8. Getting too personal, too soon: In most cases, the person you are dating is — or was until recently — a complete stranger to you. They don’t need to know your secrets, phobias, childhood traumas, medical issues, and most embarrassing moments right out of the gate. Establish trust before you open up about everything.
15 Ways to be the person others want to date
You may want more dates … or you may want better dates. You probably want dates with people who have the potential to be the love of your life.
Whatever the case, it’s wise to pause and ask if you’re doing all you can to attract the best.
To be sure you’re the kind of person other people can’t wait to go out with and keep going out with— here are some things to think about…
1. Act “as if …”: If you knew you would meet someone amazing this week, you would probably dress a little nicer and smile more. So do it, because it just might happen.
2. Make yourself feel attractive: Read a self-improvement book, buy a new outfit, get out and exercise, update your look—when you feel attractive, others will find you more attractive, too.
3. Initiate a growth spurt: You will be far more captivating to the opposite sex by continually growing, developing, and moving your life toward a big goal.
4. Check your must-have and can’t-stand lists: Those lists you made to evaluate potential partners are a good place to evaluate your own attractiveness.
5. Love yourself—so you can receive love from someone else: Don’t roll your eyes, this is so true! Having a healthy self-regard, and feeling comfortable in your own skin, sends a powerful message that you are ready to give and receive love.
6. Live with purpose: Everyone wants to be around a person who loves life and lives it fully. Discover what inspires and energises you, and go for it.
7. Project confidence: Since self-confidence is contagious, you’ll boost your odds of finding a partner if you become convinced deep down that you have a lot to offer.
8. Detox your emotional life: Toxic emotions — bitterness, regrets, shame — have a way of leaking out into actions and attitudes. Do whatever you can to work through damaging feelings.

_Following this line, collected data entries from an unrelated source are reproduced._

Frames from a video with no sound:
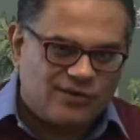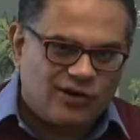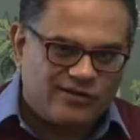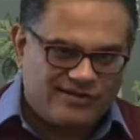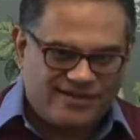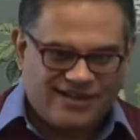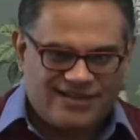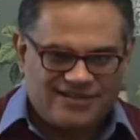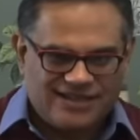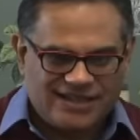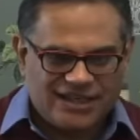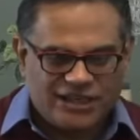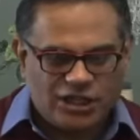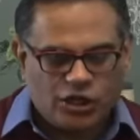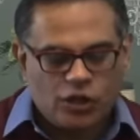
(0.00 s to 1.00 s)
or,
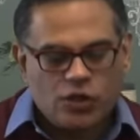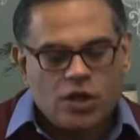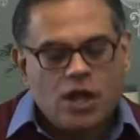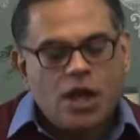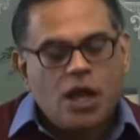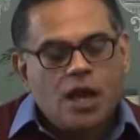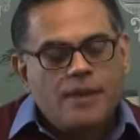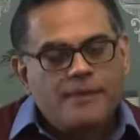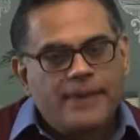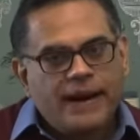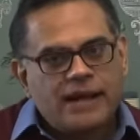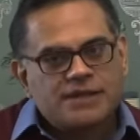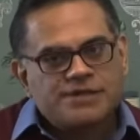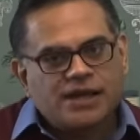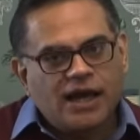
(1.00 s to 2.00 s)
you know.
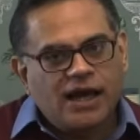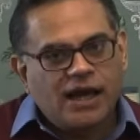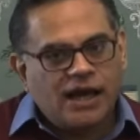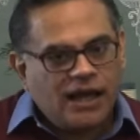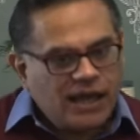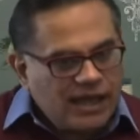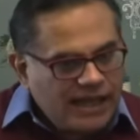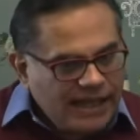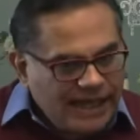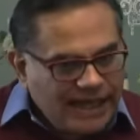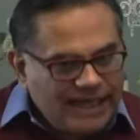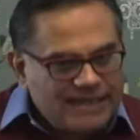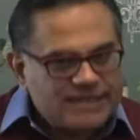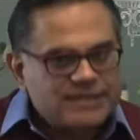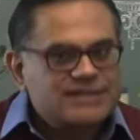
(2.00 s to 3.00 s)
But
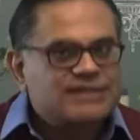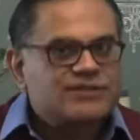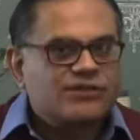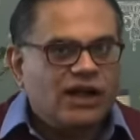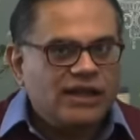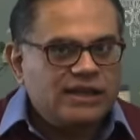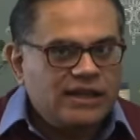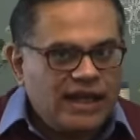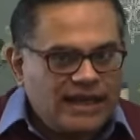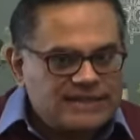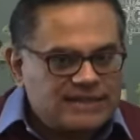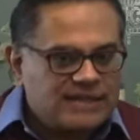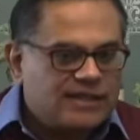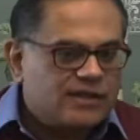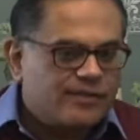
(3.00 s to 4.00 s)
it is run as
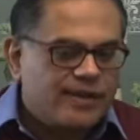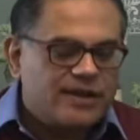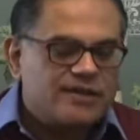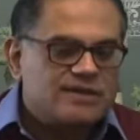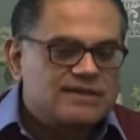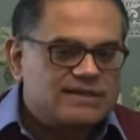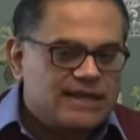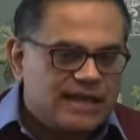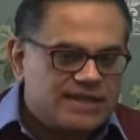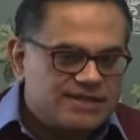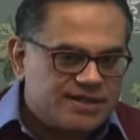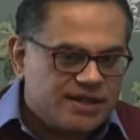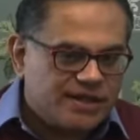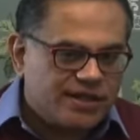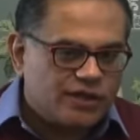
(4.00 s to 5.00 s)
an independent
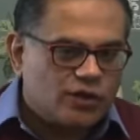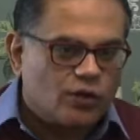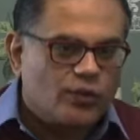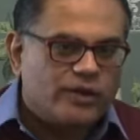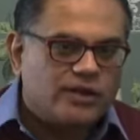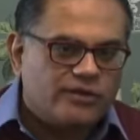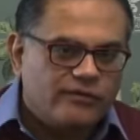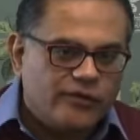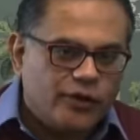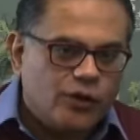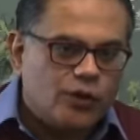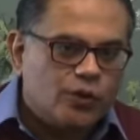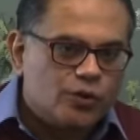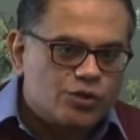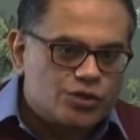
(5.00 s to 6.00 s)
center, you know, with a
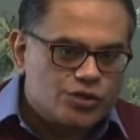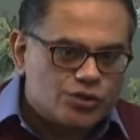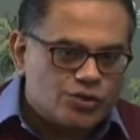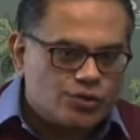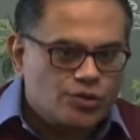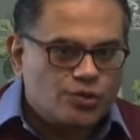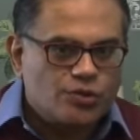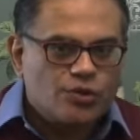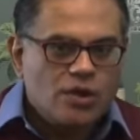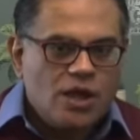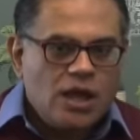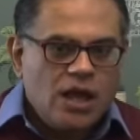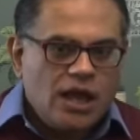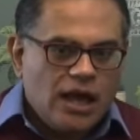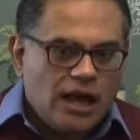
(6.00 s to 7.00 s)
view to
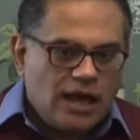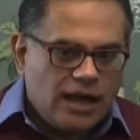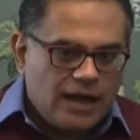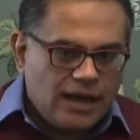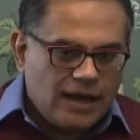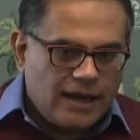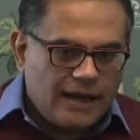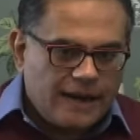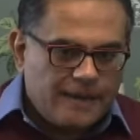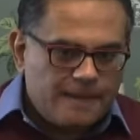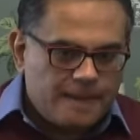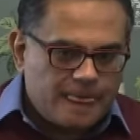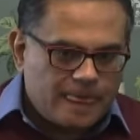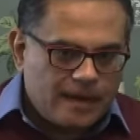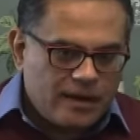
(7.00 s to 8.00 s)

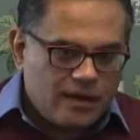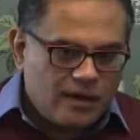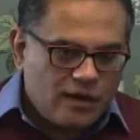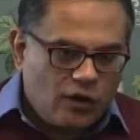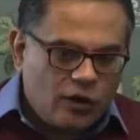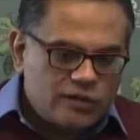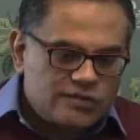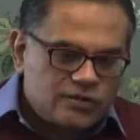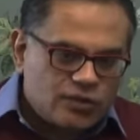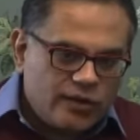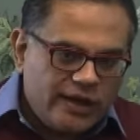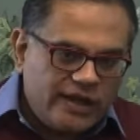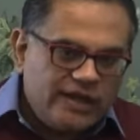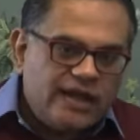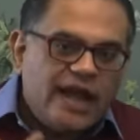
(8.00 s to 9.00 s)
also
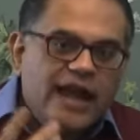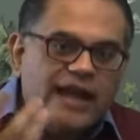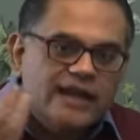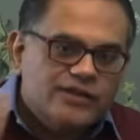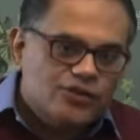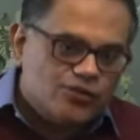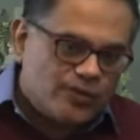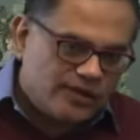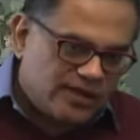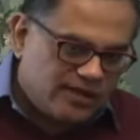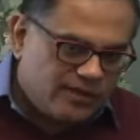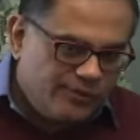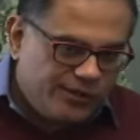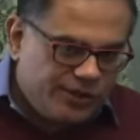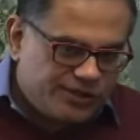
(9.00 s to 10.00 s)
engage with the
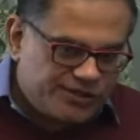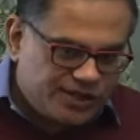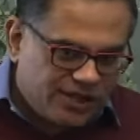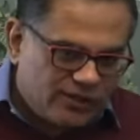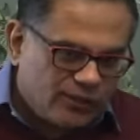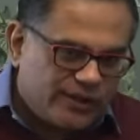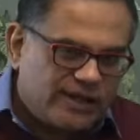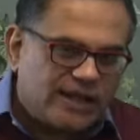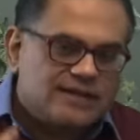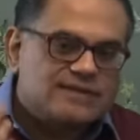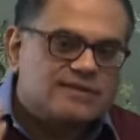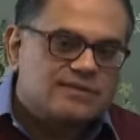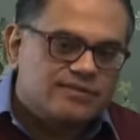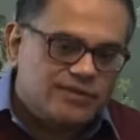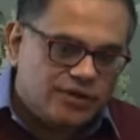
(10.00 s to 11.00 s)
community, with
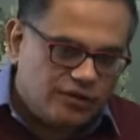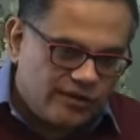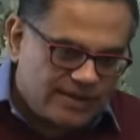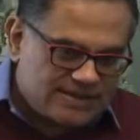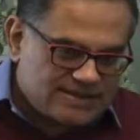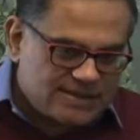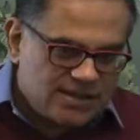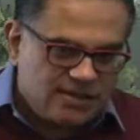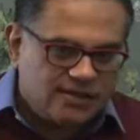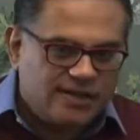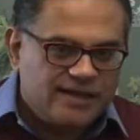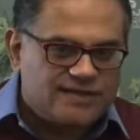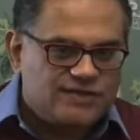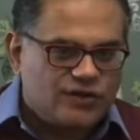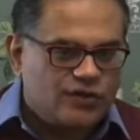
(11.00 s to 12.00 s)
you know,
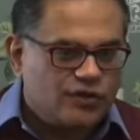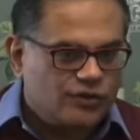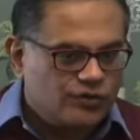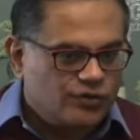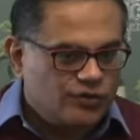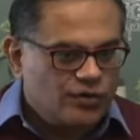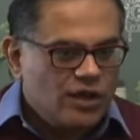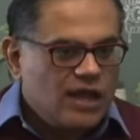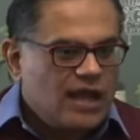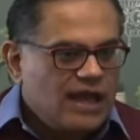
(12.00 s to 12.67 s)
externally. So you,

9. Tell it like it is: Everyone appreciates a straight shooter, with no hidden agendas or sales pitches.
10. Let your enthusiasm pour out: Which would you choose—a date who has low energy and seems indifferent, or someone who is upbeat and optimistic? So would your potential dates.

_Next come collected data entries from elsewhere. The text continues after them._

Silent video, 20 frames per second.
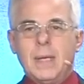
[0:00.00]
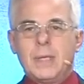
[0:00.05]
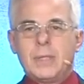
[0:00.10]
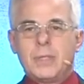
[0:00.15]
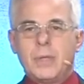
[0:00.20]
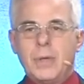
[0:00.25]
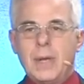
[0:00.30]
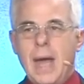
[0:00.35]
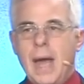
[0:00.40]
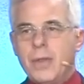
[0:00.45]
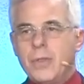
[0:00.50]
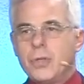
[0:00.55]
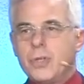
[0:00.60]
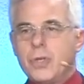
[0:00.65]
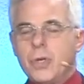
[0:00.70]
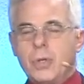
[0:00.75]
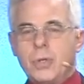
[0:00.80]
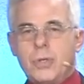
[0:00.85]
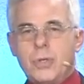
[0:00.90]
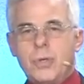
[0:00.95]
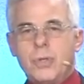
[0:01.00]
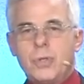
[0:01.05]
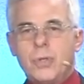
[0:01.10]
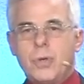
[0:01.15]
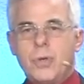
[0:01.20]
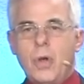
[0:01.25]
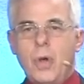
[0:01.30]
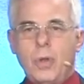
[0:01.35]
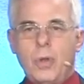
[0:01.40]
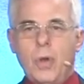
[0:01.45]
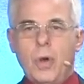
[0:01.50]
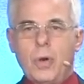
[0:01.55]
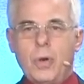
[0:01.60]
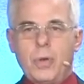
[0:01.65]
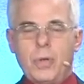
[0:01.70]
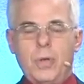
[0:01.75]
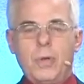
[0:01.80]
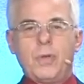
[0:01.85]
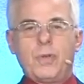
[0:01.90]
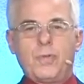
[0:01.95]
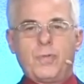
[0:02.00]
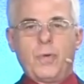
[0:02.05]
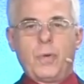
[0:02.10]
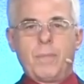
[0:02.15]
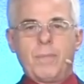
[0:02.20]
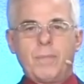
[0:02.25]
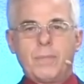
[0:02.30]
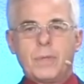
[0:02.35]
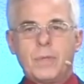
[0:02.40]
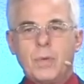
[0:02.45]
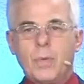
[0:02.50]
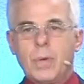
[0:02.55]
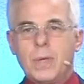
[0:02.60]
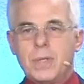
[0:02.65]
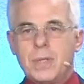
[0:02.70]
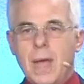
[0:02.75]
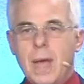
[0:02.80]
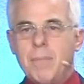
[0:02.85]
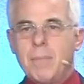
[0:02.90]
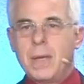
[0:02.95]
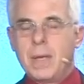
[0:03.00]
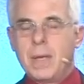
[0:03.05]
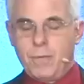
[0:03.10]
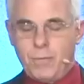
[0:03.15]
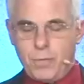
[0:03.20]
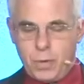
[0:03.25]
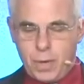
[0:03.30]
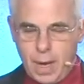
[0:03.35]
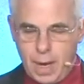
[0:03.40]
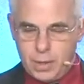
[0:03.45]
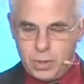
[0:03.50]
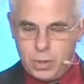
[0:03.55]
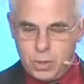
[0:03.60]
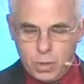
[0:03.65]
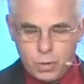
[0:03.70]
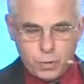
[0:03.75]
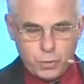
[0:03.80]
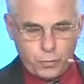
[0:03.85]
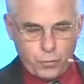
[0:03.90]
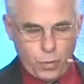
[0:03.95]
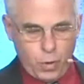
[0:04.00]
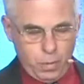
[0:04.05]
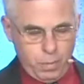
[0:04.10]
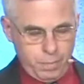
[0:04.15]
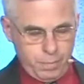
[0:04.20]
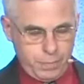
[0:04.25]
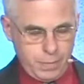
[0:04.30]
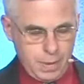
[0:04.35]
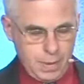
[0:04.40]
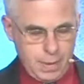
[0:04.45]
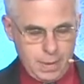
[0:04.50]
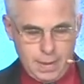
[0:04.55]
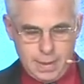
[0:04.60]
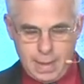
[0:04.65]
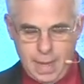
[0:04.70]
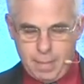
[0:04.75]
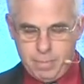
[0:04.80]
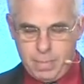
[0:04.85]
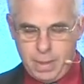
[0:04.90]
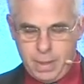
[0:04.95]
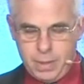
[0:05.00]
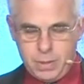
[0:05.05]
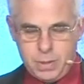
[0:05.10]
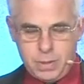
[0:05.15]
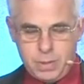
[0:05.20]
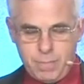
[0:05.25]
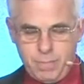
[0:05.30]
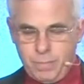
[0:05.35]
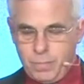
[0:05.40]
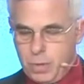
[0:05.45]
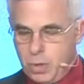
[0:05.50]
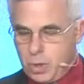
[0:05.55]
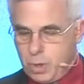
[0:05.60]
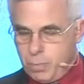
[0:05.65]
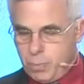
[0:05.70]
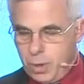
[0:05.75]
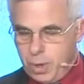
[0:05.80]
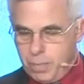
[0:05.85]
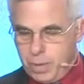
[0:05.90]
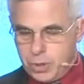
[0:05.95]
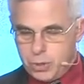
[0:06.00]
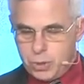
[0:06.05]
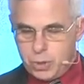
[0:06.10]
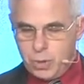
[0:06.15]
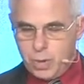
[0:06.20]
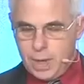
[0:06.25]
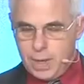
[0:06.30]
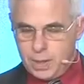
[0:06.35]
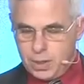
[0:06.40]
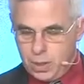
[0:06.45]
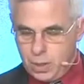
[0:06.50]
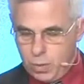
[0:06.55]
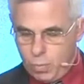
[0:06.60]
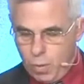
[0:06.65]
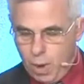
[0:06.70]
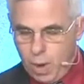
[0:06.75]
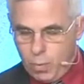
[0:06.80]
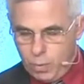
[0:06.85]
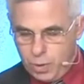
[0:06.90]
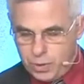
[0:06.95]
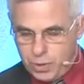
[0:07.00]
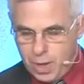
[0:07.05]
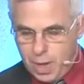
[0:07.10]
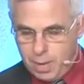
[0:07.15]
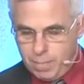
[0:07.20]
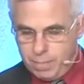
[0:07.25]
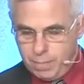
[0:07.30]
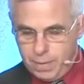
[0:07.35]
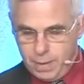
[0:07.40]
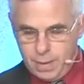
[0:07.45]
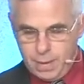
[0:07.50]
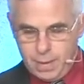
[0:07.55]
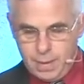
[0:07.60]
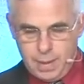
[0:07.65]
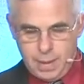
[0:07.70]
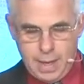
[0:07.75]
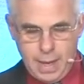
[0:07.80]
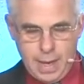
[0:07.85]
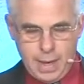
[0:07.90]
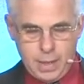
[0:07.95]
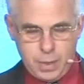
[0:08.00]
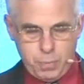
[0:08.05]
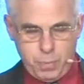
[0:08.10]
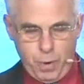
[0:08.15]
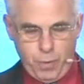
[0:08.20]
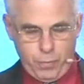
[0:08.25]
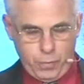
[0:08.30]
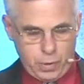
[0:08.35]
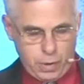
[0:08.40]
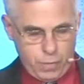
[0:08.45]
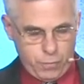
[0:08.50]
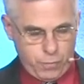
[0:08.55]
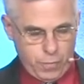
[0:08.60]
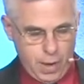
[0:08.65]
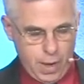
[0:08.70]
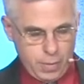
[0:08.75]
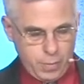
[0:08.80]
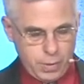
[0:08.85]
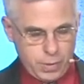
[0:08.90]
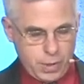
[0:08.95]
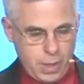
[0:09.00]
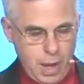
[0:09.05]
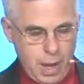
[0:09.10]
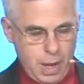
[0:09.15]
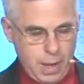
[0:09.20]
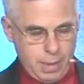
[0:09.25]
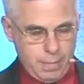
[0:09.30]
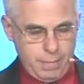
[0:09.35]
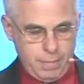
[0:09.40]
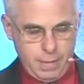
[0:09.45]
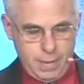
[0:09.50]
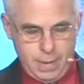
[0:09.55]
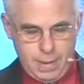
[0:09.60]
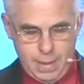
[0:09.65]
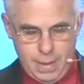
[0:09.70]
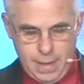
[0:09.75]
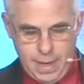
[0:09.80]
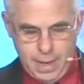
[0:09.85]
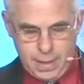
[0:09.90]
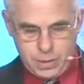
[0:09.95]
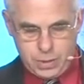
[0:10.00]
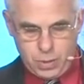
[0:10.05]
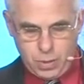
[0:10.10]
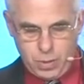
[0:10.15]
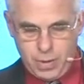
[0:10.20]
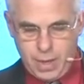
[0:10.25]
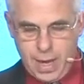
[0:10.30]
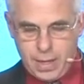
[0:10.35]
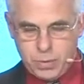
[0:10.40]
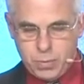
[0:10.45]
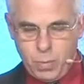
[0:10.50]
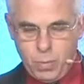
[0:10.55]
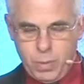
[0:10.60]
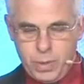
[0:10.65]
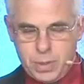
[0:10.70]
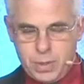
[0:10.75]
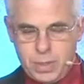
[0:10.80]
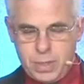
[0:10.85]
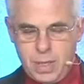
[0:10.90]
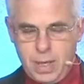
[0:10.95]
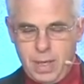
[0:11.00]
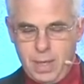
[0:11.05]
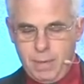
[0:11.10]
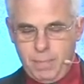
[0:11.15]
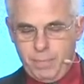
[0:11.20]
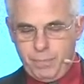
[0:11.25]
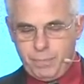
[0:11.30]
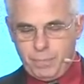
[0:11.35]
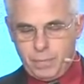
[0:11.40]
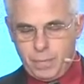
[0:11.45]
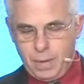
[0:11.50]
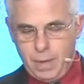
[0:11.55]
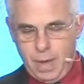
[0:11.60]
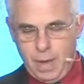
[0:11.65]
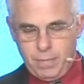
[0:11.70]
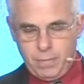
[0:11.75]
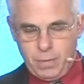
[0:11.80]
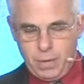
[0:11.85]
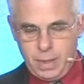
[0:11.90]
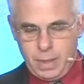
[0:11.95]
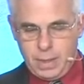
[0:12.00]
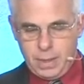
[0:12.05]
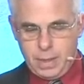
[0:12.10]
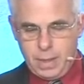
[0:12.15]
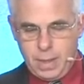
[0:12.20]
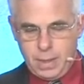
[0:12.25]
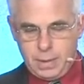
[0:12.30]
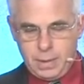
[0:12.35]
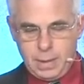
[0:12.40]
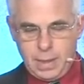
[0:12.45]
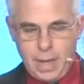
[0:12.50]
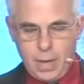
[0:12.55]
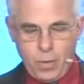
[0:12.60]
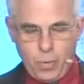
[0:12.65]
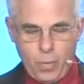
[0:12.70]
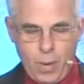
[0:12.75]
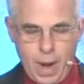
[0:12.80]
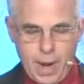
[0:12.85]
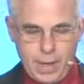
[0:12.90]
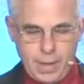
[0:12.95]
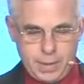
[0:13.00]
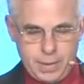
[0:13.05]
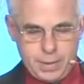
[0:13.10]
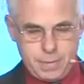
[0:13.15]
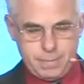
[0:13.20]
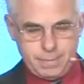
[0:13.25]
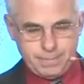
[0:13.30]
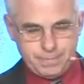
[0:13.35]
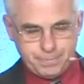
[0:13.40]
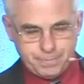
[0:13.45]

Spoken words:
So now the Jews are no longer useful. So what does that If they're not useful, that means you can pretty much do anything you want with them, and it's perfectly fine with God. And so that's what we see in later writings.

11. Skip the snarky banter: Modern humour leans heavily on sarcasm and cynicism, which may work for stand-up comics and late-night TV hosts, but not so much for potential lovers.
12. Maximise your God-given assets: Look for ways to develop and utilise your talents.
13. Know where you’re going: If you don’t have a solid direction for your life, work hard to develop one.
14. Show genuine interest: Everyone has a story to tell and a desire to be heard. Make the other person feel worthy of your undivided attention. (Put the phone away.)
15. Leave exes out of the conversation: You’ve heard it before, but it bears repeating because it’s such a common complaint: No one wants to hear all the terrible details about your exes!